»Der beste Beweis, dass das Judentum niemals untergehen wird«: Das ist in Elisa Klaphecks Augen der Egalitäre Minjan der Jüdischen Gemeinde Frankfurt. Die Rabbinerin leitet seit 2009 die Gottesdienste der liberalen Synagogengemeinschaft, die am Sonntagabend zu einem Festakt anlässlich des 30. Jubiläums ihrer Gründung ins Ignatz Bubis-Gemeindezentrum lud.
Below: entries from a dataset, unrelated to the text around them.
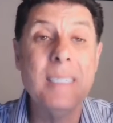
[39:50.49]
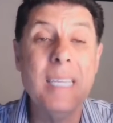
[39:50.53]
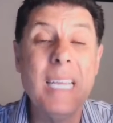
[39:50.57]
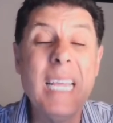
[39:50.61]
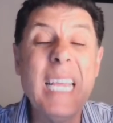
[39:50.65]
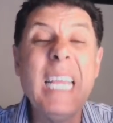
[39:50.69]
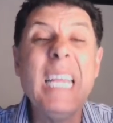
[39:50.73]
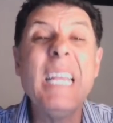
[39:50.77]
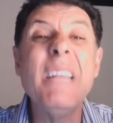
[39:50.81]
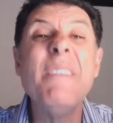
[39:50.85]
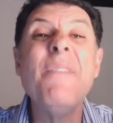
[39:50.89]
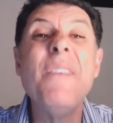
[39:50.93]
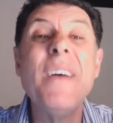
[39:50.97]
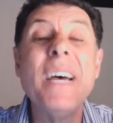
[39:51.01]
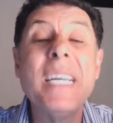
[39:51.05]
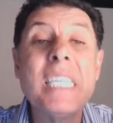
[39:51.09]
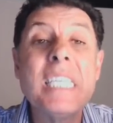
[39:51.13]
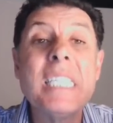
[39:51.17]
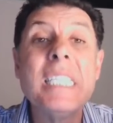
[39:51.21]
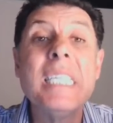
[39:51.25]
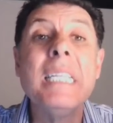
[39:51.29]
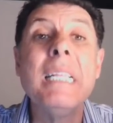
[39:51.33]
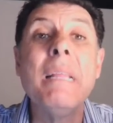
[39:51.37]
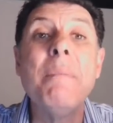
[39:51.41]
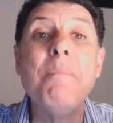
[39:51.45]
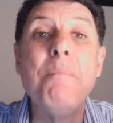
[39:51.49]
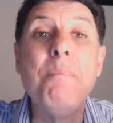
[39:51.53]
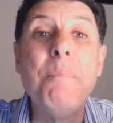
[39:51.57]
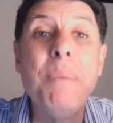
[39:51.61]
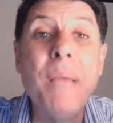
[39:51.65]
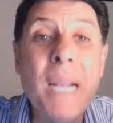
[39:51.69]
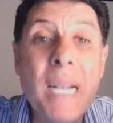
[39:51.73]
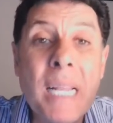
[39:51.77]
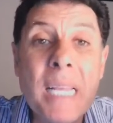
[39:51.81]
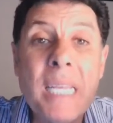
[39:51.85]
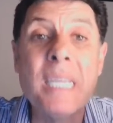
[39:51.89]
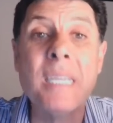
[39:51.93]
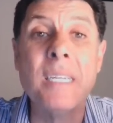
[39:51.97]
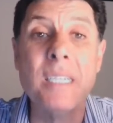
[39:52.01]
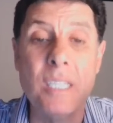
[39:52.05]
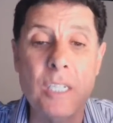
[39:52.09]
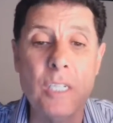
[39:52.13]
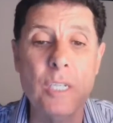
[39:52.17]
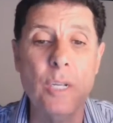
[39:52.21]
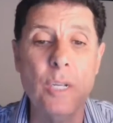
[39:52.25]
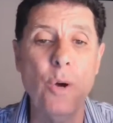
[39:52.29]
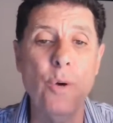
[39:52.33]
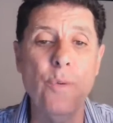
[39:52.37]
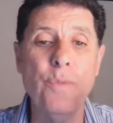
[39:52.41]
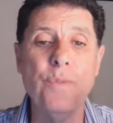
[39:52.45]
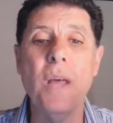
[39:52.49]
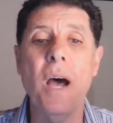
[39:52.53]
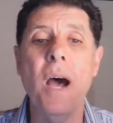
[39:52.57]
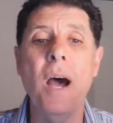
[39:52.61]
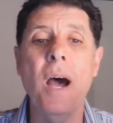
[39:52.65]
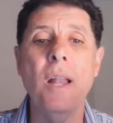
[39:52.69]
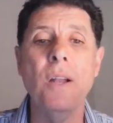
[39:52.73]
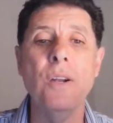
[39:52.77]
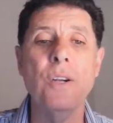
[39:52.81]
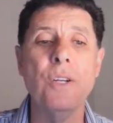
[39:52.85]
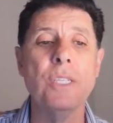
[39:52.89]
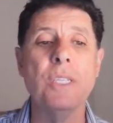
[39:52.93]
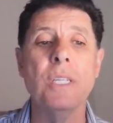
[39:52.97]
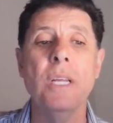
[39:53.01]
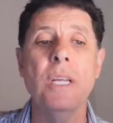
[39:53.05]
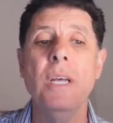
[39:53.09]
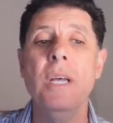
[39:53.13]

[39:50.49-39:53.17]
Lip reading: invested billions of dollars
Die zahlreichen Gäste erwartete ein musikalisch, liturgisch und kulinarisch umrahmtes Programm mit prominenten Rednerinnen und Rednern.
Elisa Klapheck erinnerte sich an ihren ersten Besuch eines gleichberechtigten jüdischen Gottesdienstes der 1994 unter anderem von Micha Brumlik, Susanna Keval und Andrew Steiman gegründeten, liberalen Gruppe: »Ich war überwältigt, so etwas hatte ich noch nie gesehen.«
»Das Frankfurter Modell macht Schule über Frankfurt hinaus«, sagte die Rabbinerin über die seit den 1990er-Jahren zuerst in der Mainmetropole praktizierte, sich zunehmend auch bundesweit etablierende Ko-Existenz orthodoxer und liberaler Jüdinnen und Juden unter dem Dach der Einheitsgemeinde.
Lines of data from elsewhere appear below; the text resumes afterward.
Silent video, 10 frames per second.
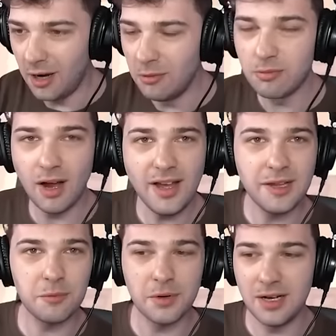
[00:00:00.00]
All
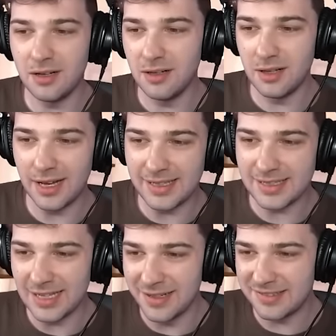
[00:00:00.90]
right, well, I
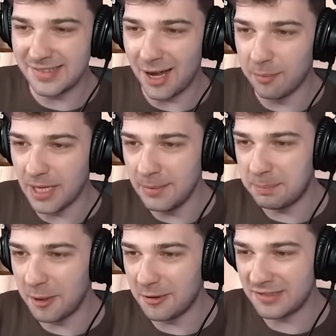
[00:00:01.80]
guess now Baby
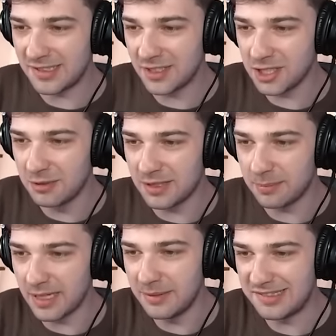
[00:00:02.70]
Poke is gonna chill with the
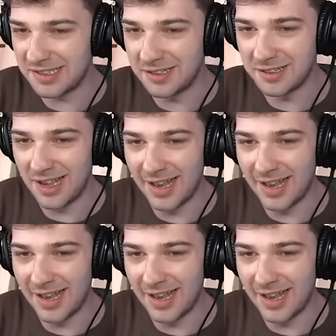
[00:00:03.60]
babysitter,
Zentralratspräsident: »Sie machen diese Gesellschaft etwas vielfältiger«
Dass das Frankfurter Modell sich bis heute bewährt habe, erwähnte auch Josef Schuster wohlwollend. Der Präsident des Zentralrats der Juden in Deutschland betonte in seinem Grußwort den Stellenwert gelebter Pluralität und Streitkultur im Judentum: »Gerade im Streit, gerade in der Kultur von Machloket sind wir verbunden.« »Sie machen diese Gesellschaft etwas vielfältiger, aber auch die jüdische Landschaft«, sagte Schuster über den Egalitären Minjan. Er würdigte zudem Elisa Klaphecks Engagement in dem 2023 unter dem Dach des Zentralrats gegründeten Jüdischen Liberal-Egalitären Verband JLEV.
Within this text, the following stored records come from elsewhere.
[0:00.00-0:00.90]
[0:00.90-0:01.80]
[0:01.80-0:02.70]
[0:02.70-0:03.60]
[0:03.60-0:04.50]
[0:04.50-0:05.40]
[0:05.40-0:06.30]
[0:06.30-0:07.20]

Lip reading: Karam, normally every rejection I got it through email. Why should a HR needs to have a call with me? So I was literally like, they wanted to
Marc Grünbaum, Vorstandsvorsitzender der Jüdischen Gemeinde Frankfurt, erinnerte an die zentrale Rolle seines Vorvorgängers Ignatz Bubis, der 1998 den damals noch unter dem Namen »Kehillah Chadaschah« (Hebräisch für »Neue Gemeinde«) agierenden Egalitären Minjan einlud, seine Gottesdienste und Veranstaltungen im Gemeindezentrum abzuhalten. Diese Entscheidung sei einstimmig vom Vorstand und Gemeinderat getroffen worden, so Grünbaum.
Er unterstrich die Kontinuität des liberalen Judentums in Frankfurt, die von der 1910 eröffneten, bis heute genutzten Westend-Synagoge bis zu einer liberalen Betergemeinschaft in der Nachkriegszeit reichte: »Der liberale Ritus war weniger eine Neugründung denn eine historische Fortsetzung.«
Kontinuität des liberalen Judentums in Frankfurt
Auch Frankfurts Oberbürgermeister Mike Josef (SPD) stellte den Egalitären Minjan in eine historische Tradition: »Diese Idee passt zu unserer liberalen, ehemaligen Freien Reichsstadt.« Josef dankte Rabbinerin Elisa Klapheck und Daniel Kempin, dem Chasan des Egalitären Minjan, für ihren Einsatz: »Ihr leistet Arbeit am Gemeinwesen.« Er sicherte dem Egalitären Minjan, aber auch der gesamten Jüdischen Gemeinde seine Unterstützung zu: »Wir stehen als Stadt Frankfurt an Eurer Seite.«
»Ein großes Mazal Tov und ein L‹Chaim auf Euch« überbrachten Cornelia Haberland-Krüger und Sarah-Elisa Krasnov im Namen der JLEV-Mitgliedsgemeinden. Rabbinerin Ulrike Offenberg betonte als Vertreterin des kürzlich gegründeten Regina Jonas Seminars den Wert von Zusammengehörigkeit, Flexibilität und Kompromissbereitschaft für eine funktionierende plurale jüdische Gemeinschaft. Eine wertebasierte Vision formulierte auch Elisa Klapheck: »Wir brauchen ein Verständnis der jüdischen Religion, das sich zugleich jüdisch wie demokratisch versteht.« Man dürfe das Bild der Religion nicht den Radikalen überlassen, mahnte die auf das Erreichte sichtlich stolze Frankfurter Rabbinerin.